Containers and Virtualization New S3 Services at Amazon Lead image: Lead Image © stillfix, 123RF.com

New storage classes for Amazon S3

Class Society

Each Amazon storage class addresses a different usage profile; we examine the new classes to help you make the right choice. By Thomas Drilling

AWS introduced several new storage services and databases at re:Invent 2018, including new storage classes for Amazon Simple Storage Service (S3). In the meantime, new releases (S3 Intelligent-Tiering and S3 Glacier Deep Archive) have become available that quickly boost the number of storage classes in the oldest and most popular of all AWS services from three to six. In this article, I present the newcomers and their characteristics.

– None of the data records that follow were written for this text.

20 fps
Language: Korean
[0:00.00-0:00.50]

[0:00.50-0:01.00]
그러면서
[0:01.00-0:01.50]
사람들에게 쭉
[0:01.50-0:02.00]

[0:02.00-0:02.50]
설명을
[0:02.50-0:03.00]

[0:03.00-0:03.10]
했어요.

Amazon's Internet storage has always supported storage classes, between which users can choose when uploading an object and which they can also switch automatically later using lifecycle guidelines. The individual storage classes have different price models and availability classes, each of which optimally addresses a different usage profile. So, if you know the most common access patterns to your data stored in S3, you can optimize costs by intelligently choosing the right storage class.

High-Availability SLAs

The individual storage classes differ in terms of availability and durability. Because AWS generally replicates data within a region (with the exception of the S3 One Zone-IA class) across all availability zones, Amazon S3 is basically a simple, key-based object store. Amazon S3, for example, offers 99.99 percent availability in the standard storage class and 99.99999 percent permanence, which means that of 10,000 stored files, one file is lost every 11 million years, on average. AWS even guarantees this under its Amazon S3 Service Level Agreement [1]. By the way, such a service is by no means available for all AWS services.

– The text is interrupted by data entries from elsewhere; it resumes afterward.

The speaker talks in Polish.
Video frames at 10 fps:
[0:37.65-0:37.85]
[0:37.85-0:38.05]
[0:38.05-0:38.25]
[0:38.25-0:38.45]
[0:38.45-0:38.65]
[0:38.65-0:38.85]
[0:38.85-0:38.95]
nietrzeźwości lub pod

The new S3 Intelligent-Tiering memory class also has a stability of 99.999999999 percent with an availability of 99.9 percent, just as in the S3 Standard-IA class. In the case of the S3 One Zone-IA storage class, however, replication only takes place within a single availability zone, resulting in reduced availability of 99.5 percent. Replication beyond regions does not take place in AWS to improve further availability or consistency, because this would contradict the corporate philosophy with regard to data protection. However, the user can configure automatic replication to another region in S3 if so desired.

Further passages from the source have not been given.